▶ [Your objective]
Below are the records; print exactly the lines from the one with "[00:00:04.00]" through the last, both included, and leave the pictures out.

-- Opening Marker --

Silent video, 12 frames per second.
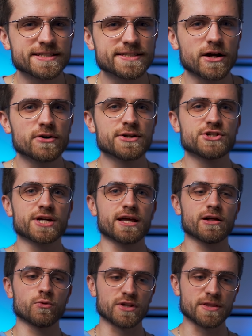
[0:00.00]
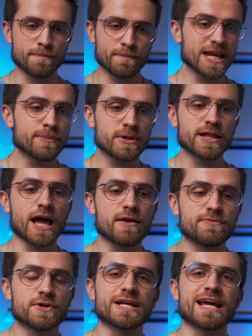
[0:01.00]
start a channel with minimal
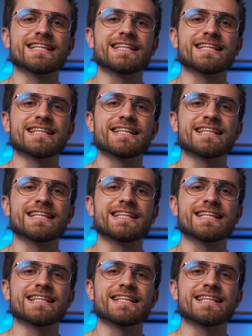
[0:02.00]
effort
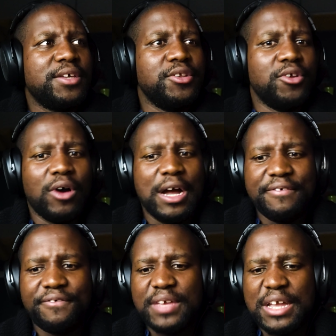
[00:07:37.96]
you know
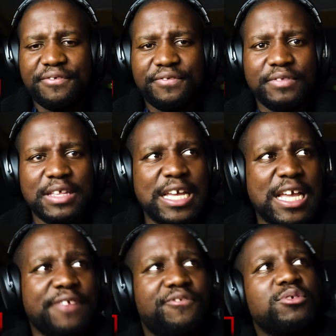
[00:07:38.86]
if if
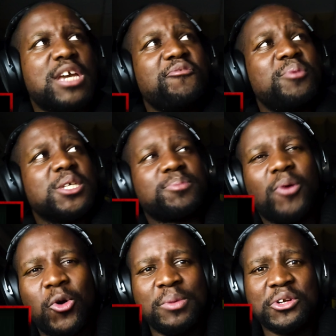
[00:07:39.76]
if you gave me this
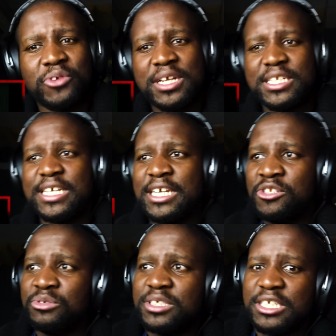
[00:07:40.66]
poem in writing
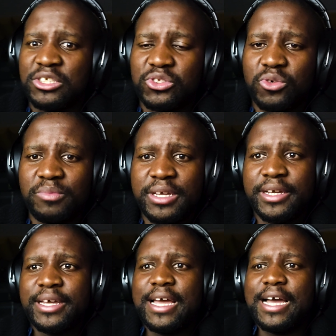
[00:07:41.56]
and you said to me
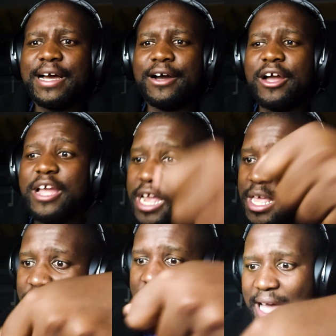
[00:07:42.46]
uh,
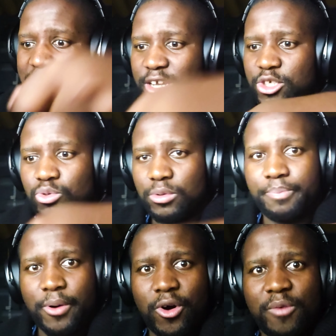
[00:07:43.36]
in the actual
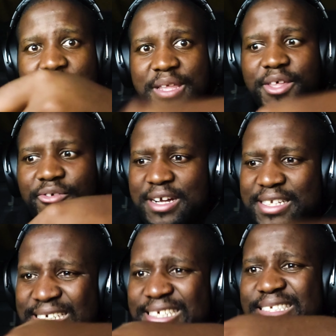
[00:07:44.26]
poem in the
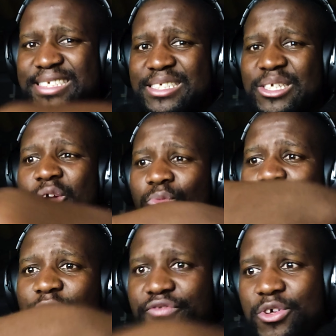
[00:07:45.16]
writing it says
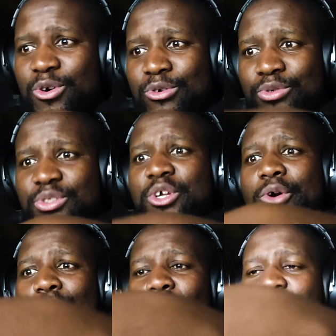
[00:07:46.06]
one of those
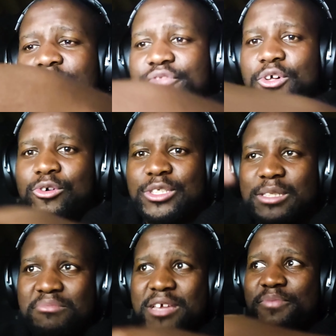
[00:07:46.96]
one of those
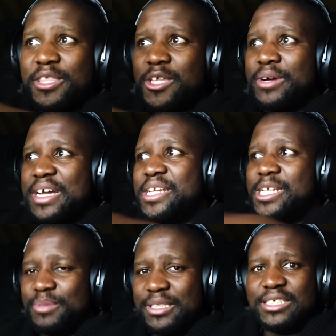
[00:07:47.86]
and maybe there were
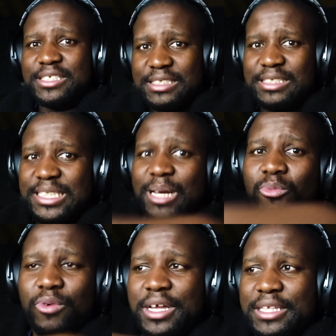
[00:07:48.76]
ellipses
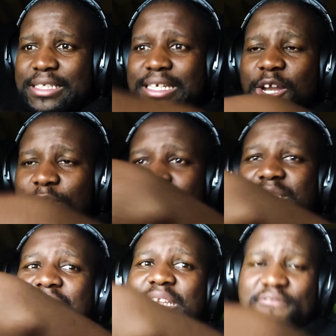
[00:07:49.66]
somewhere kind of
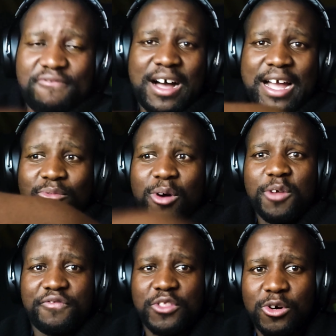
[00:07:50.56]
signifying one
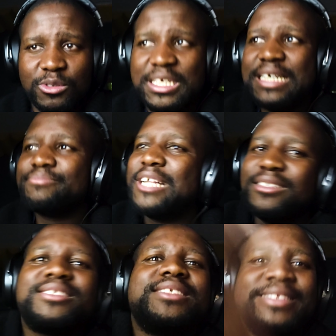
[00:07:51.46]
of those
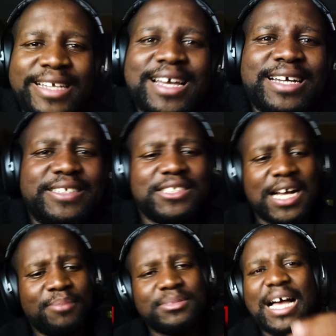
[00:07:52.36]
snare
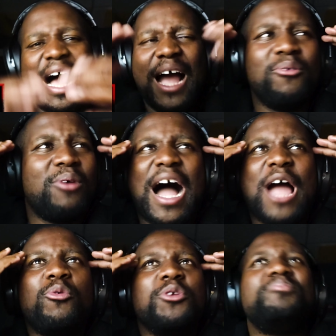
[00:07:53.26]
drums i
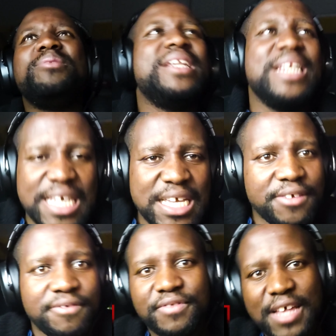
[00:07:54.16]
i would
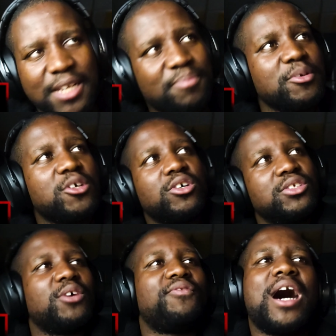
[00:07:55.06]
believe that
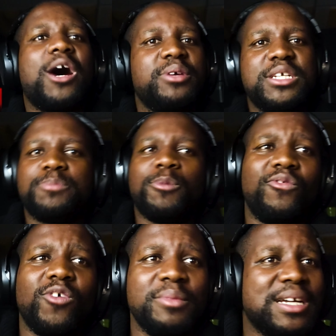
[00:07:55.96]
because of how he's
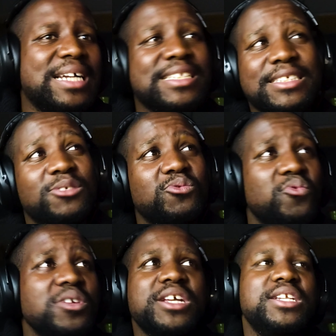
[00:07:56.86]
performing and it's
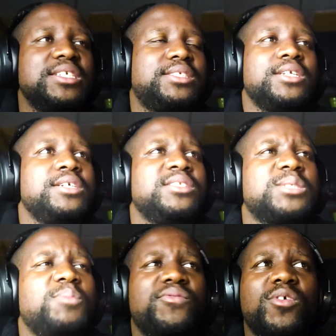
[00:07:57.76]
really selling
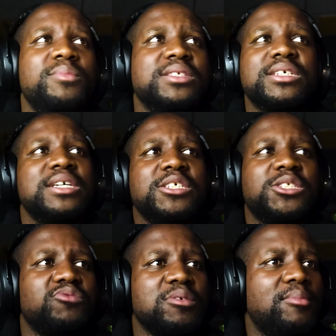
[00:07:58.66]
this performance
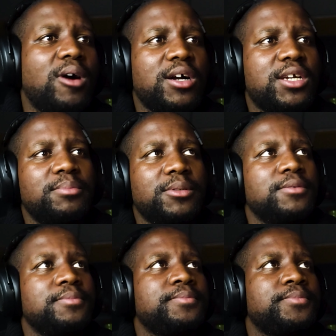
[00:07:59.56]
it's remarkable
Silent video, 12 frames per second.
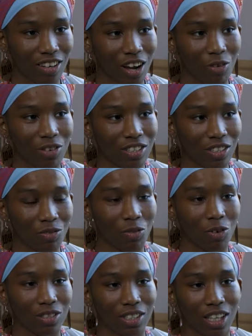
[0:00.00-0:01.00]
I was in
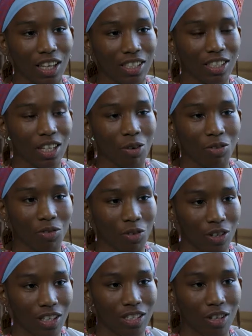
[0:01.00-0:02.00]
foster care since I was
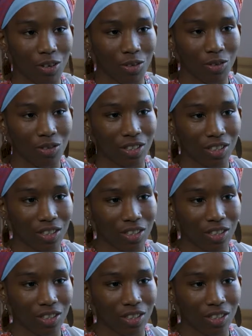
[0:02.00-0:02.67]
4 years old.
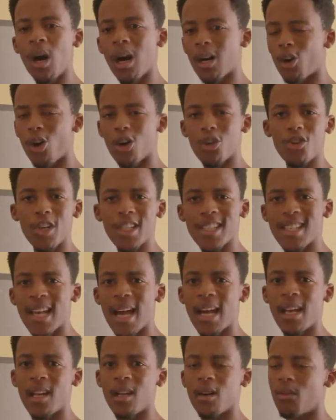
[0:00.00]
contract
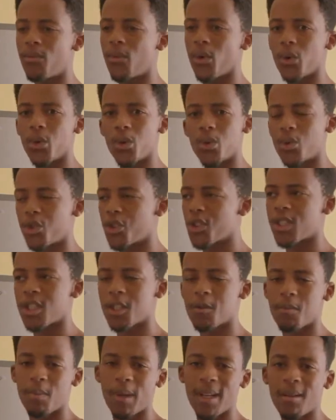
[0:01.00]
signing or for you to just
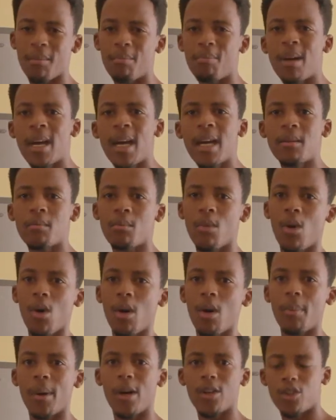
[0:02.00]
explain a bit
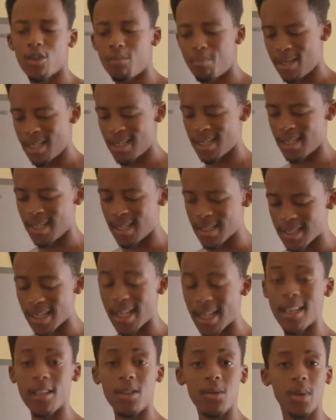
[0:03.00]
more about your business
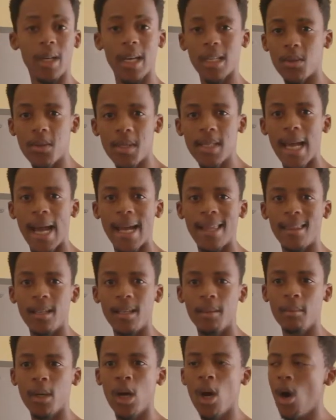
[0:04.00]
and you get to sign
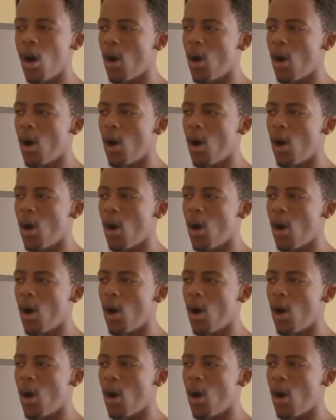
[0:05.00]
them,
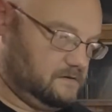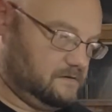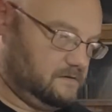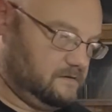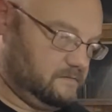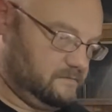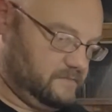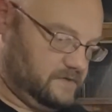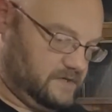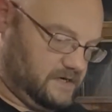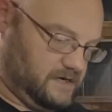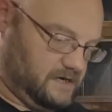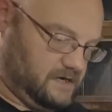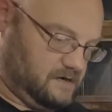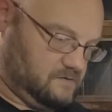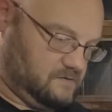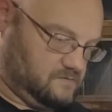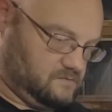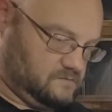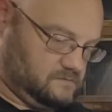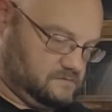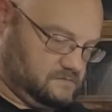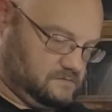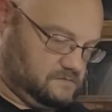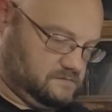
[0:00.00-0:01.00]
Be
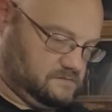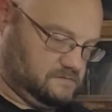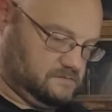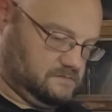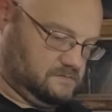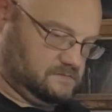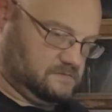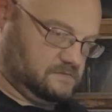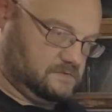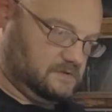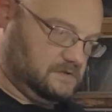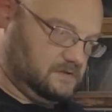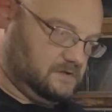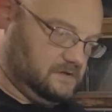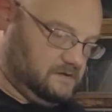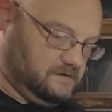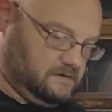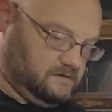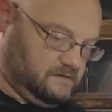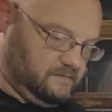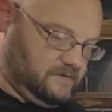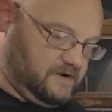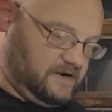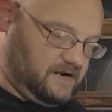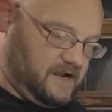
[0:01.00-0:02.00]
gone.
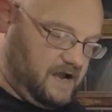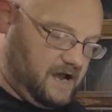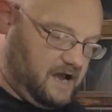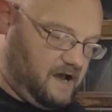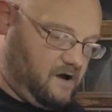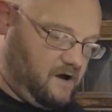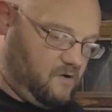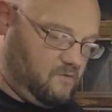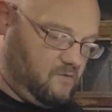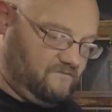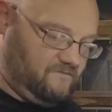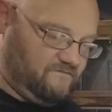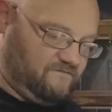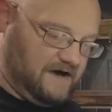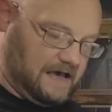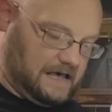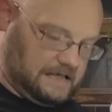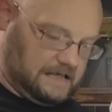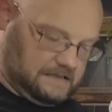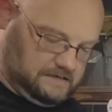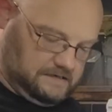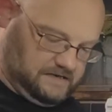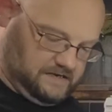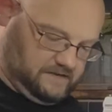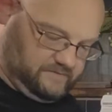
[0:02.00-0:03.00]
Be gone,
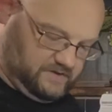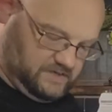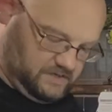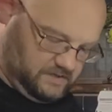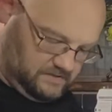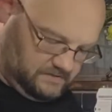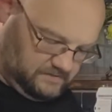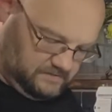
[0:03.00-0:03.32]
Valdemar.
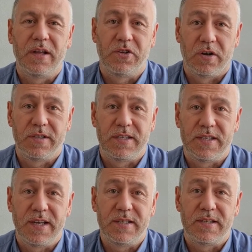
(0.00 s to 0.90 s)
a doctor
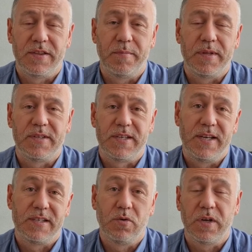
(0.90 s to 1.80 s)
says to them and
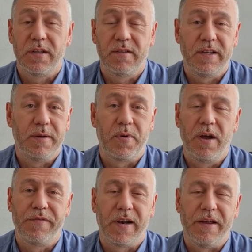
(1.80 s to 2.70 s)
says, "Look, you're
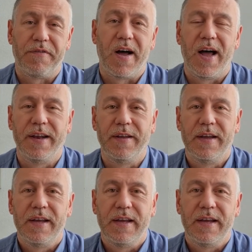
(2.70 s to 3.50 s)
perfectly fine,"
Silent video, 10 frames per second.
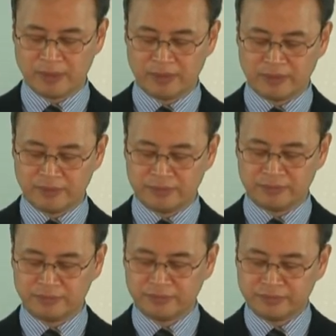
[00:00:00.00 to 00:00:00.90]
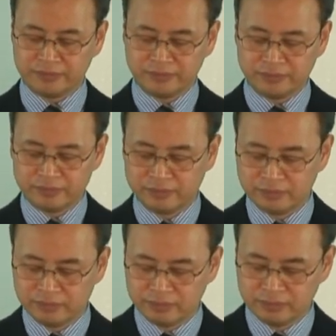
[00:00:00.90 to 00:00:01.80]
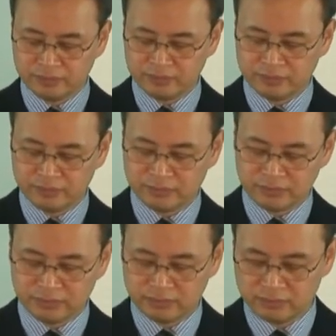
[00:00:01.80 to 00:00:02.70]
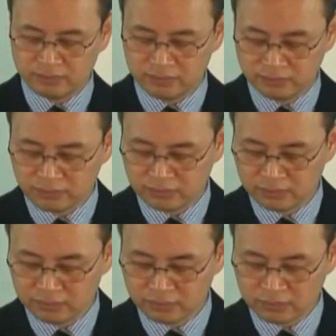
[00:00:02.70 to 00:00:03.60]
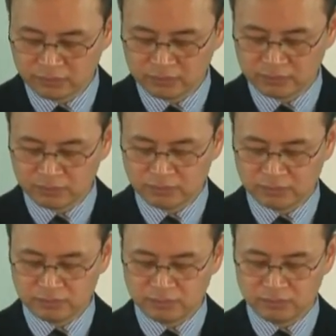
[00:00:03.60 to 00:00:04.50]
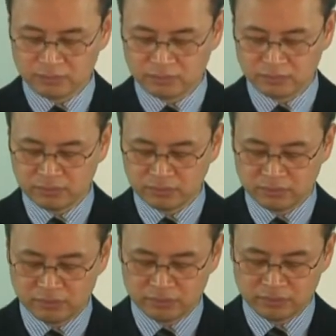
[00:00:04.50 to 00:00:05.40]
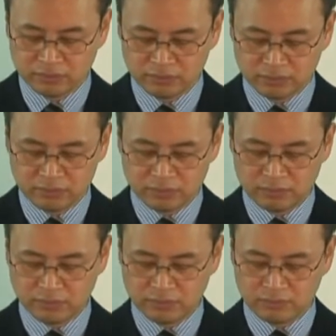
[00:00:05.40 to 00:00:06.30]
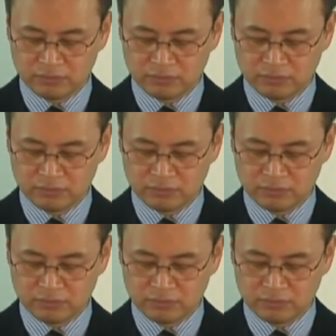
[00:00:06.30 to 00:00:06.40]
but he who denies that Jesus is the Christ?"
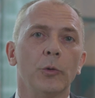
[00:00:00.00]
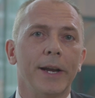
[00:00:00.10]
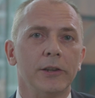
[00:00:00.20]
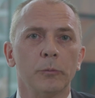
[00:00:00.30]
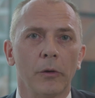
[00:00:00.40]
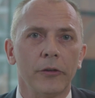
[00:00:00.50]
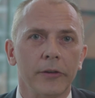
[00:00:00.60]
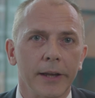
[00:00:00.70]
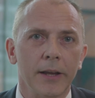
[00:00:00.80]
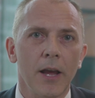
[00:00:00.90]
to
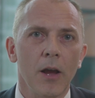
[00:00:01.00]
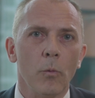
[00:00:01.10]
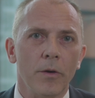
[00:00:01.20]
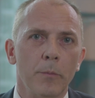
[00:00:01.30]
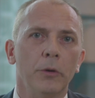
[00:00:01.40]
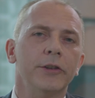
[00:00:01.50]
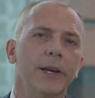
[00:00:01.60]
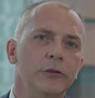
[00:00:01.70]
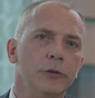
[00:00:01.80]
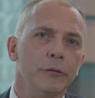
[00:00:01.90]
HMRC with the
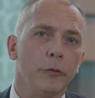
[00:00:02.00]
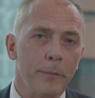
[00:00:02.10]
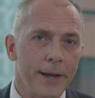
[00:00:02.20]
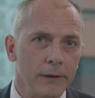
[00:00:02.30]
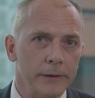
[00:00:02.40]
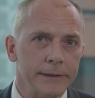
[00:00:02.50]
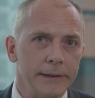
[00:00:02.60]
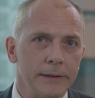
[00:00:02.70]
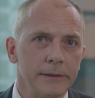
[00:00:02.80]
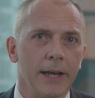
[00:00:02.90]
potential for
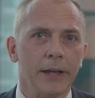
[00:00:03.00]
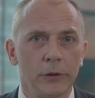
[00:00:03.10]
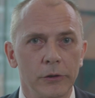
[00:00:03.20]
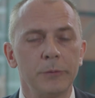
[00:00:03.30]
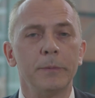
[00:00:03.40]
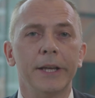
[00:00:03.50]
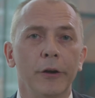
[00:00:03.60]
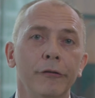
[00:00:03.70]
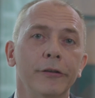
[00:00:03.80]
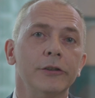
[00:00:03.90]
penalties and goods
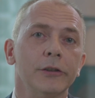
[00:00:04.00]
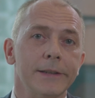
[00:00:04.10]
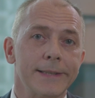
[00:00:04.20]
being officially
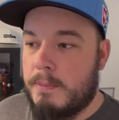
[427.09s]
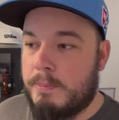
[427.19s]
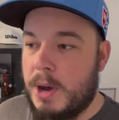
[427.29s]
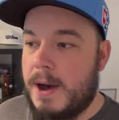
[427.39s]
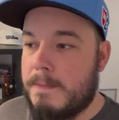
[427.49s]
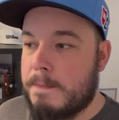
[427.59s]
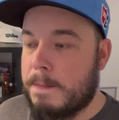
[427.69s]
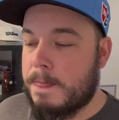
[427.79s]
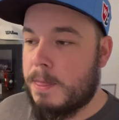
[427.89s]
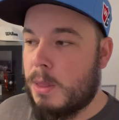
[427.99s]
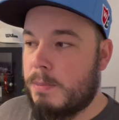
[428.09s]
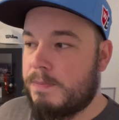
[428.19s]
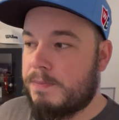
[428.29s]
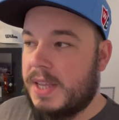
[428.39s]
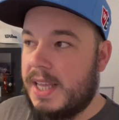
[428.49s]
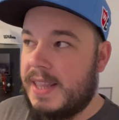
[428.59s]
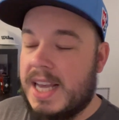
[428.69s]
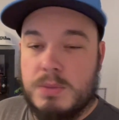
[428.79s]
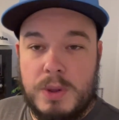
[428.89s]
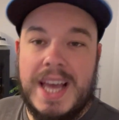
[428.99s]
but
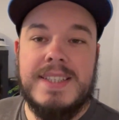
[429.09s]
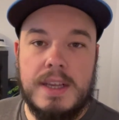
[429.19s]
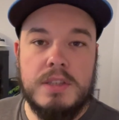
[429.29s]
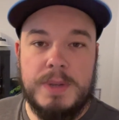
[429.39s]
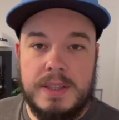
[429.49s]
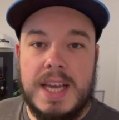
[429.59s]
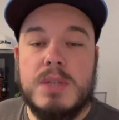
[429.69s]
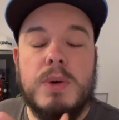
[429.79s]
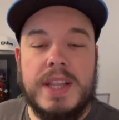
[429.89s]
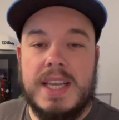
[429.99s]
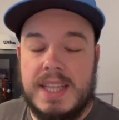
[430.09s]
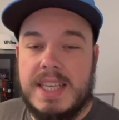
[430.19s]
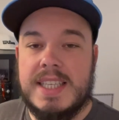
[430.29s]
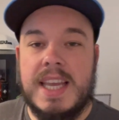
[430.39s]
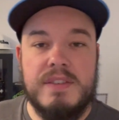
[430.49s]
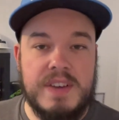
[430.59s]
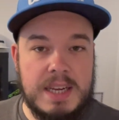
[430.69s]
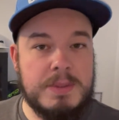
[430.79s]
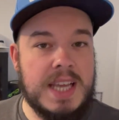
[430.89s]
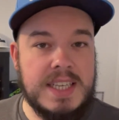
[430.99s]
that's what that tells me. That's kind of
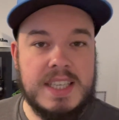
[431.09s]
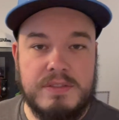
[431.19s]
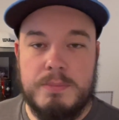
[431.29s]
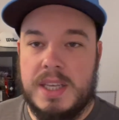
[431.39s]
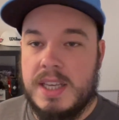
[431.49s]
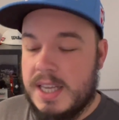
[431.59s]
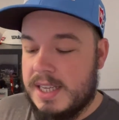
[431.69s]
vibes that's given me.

-- Closing Marker --

▶ [Problem solution]
[00:00:04.00]
[00:00:04.10]
[00:00:04.20]
being officially
[427.09s]
[427.19s]
[427.29s]
[427.39s]
[427.49s]
[427.59s]
[427.69s]
[427.79s]
[427.89s]
[427.99s]
[428.09s]
[428.19s]
[428.29s]
[428.39s]
[428.49s]
[428.59s]
[428.69s]
[428.79s]
[428.89s]
[428.99s]
but
[429.09s]
[429.19s]
[429.29s]
[429.39s]
[429.49s]
[429.59s]
[429.69s]
[429.79s]
[429.89s]
[429.99s]
[430.09s]
[430.19s]
[430.29s]
[430.39s]
[430.49s]
[430.59s]
[430.69s]
[430.79s]
[430.89s]
[430.99s]
that's what that tells me. That's kind of
[431.09s]
[431.19s]
[431.29s]
[431.39s]
[431.49s]
[431.59s]
[431.69s]
vibes that's given me.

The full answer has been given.